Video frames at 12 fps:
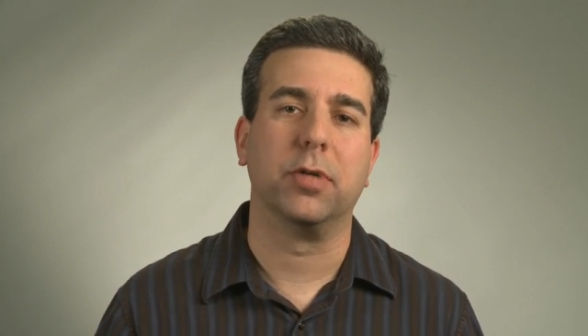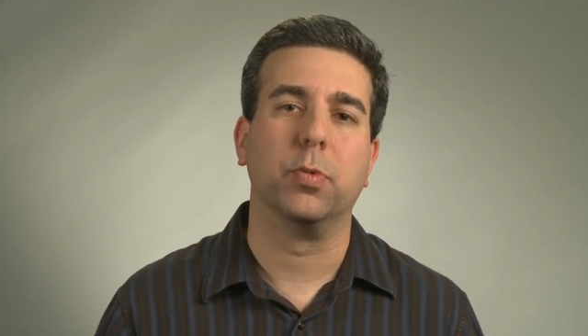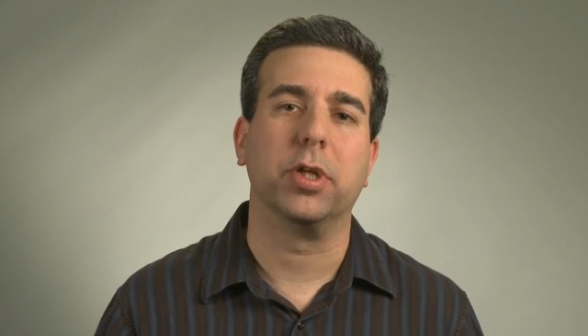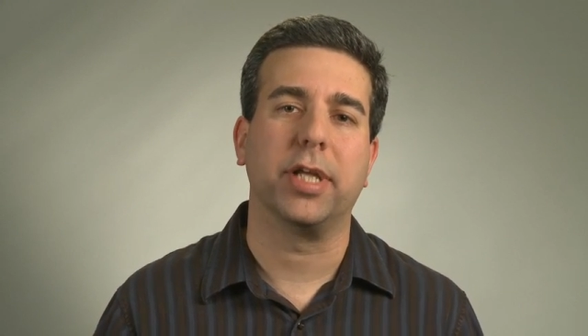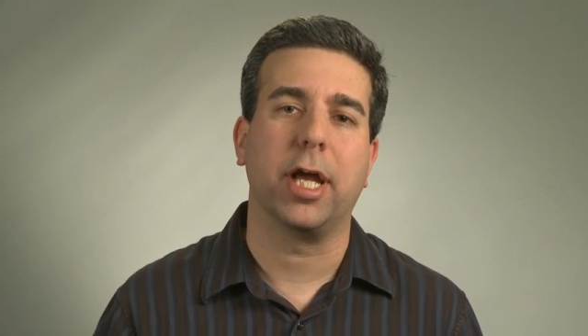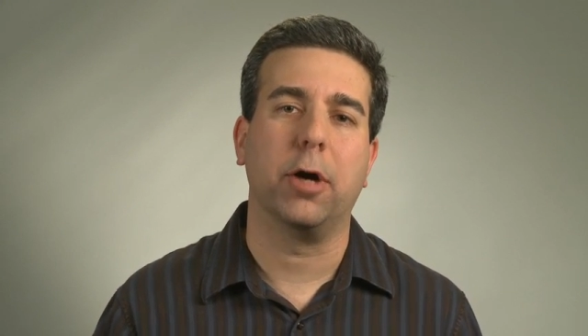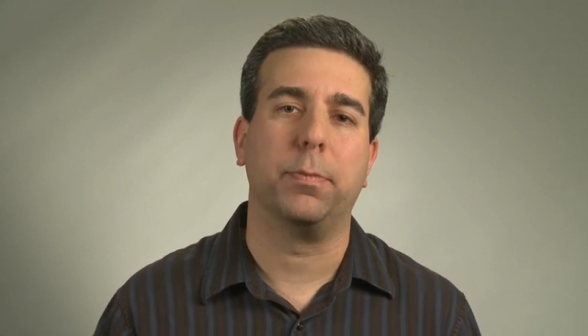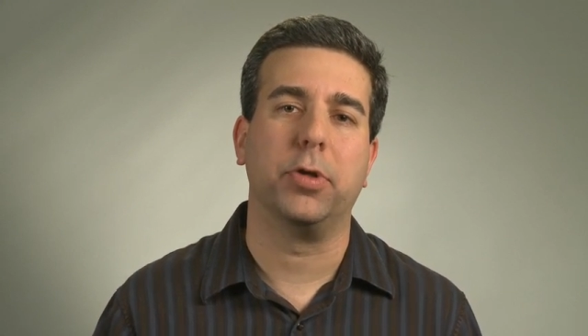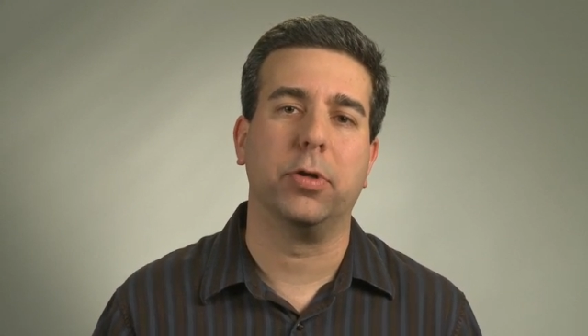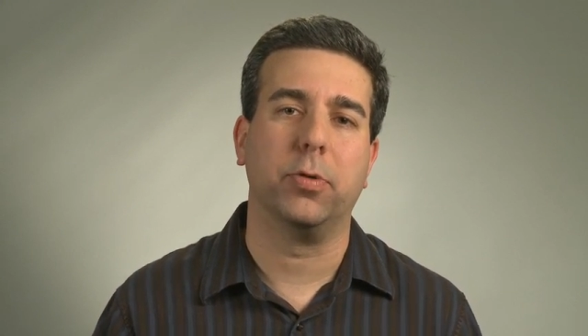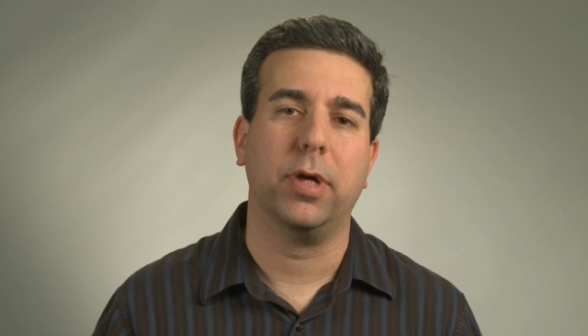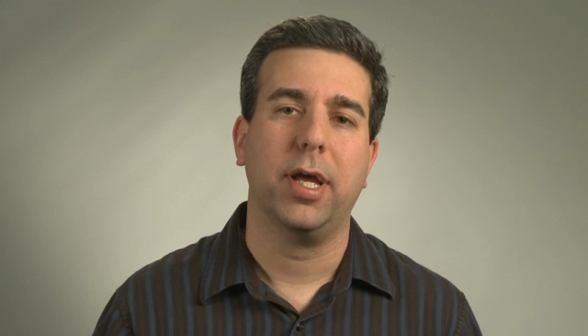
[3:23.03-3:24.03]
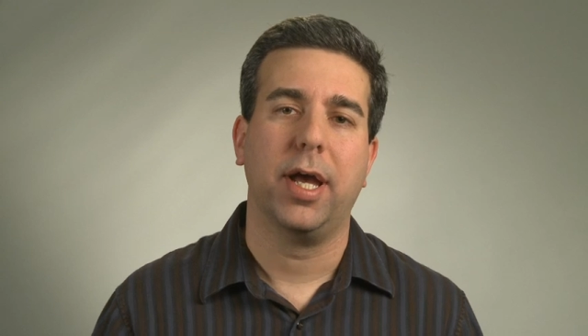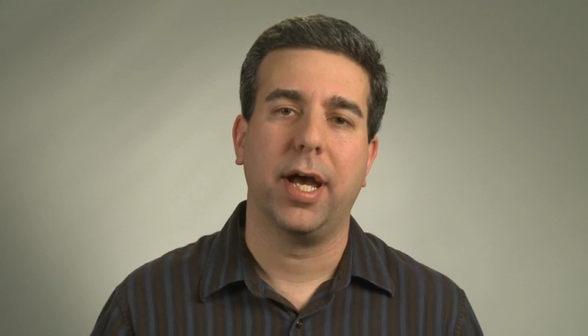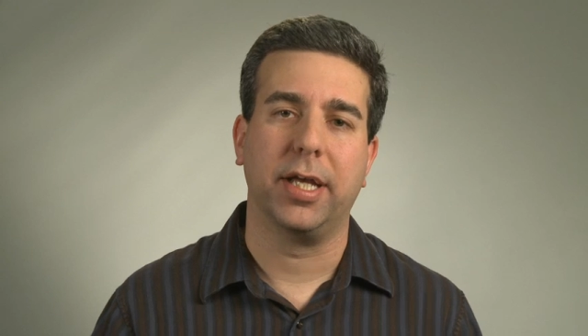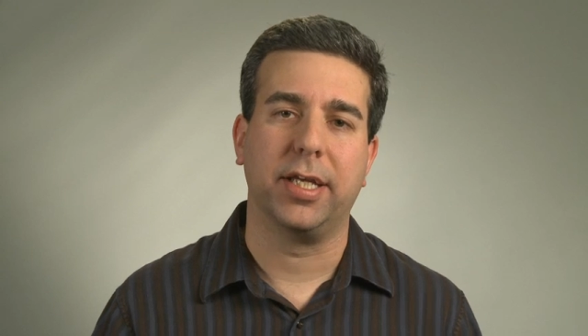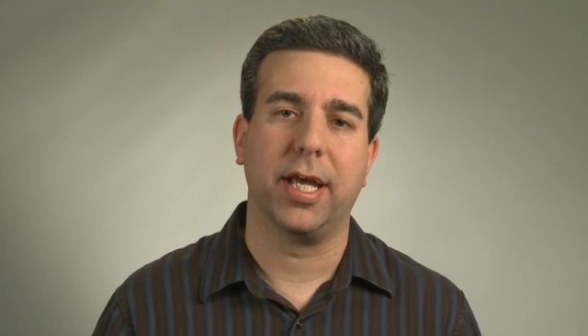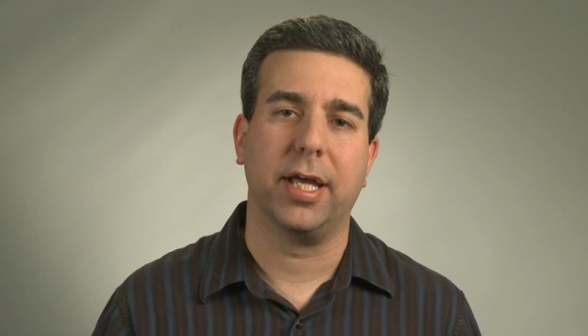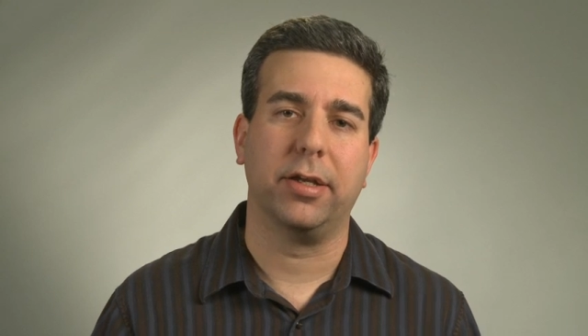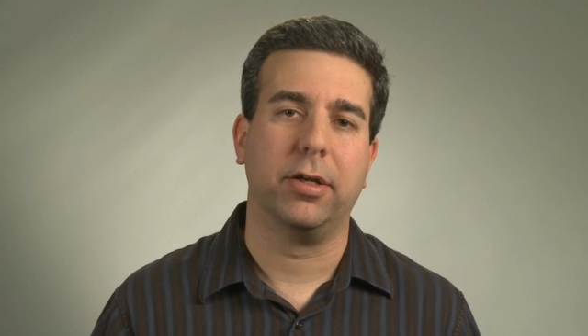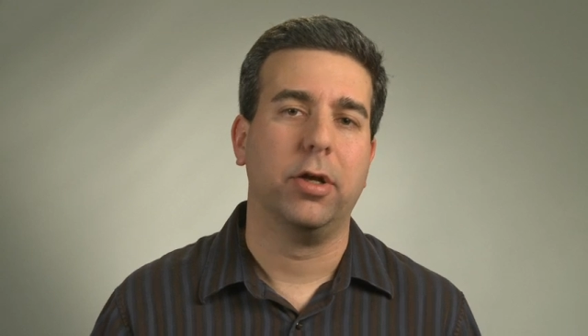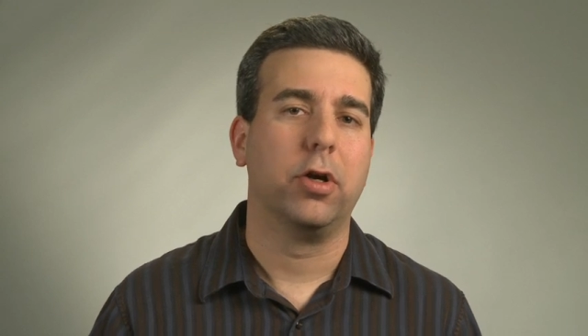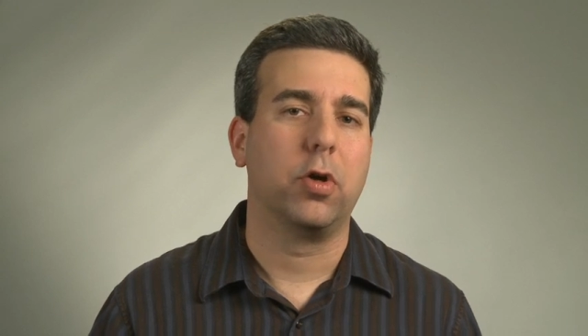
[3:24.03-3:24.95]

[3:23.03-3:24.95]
They really help you, again,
§ §
# PROMPT
From the first record to the last, print everything again exactly, without pictures.

# OUTPUT OF THE EXERCISE
Video frames at 12 fps:
[3:23.03-3:24.03]
[3:24.03-3:24.95]

[3:23.03-3:24.95]
They really help you, again,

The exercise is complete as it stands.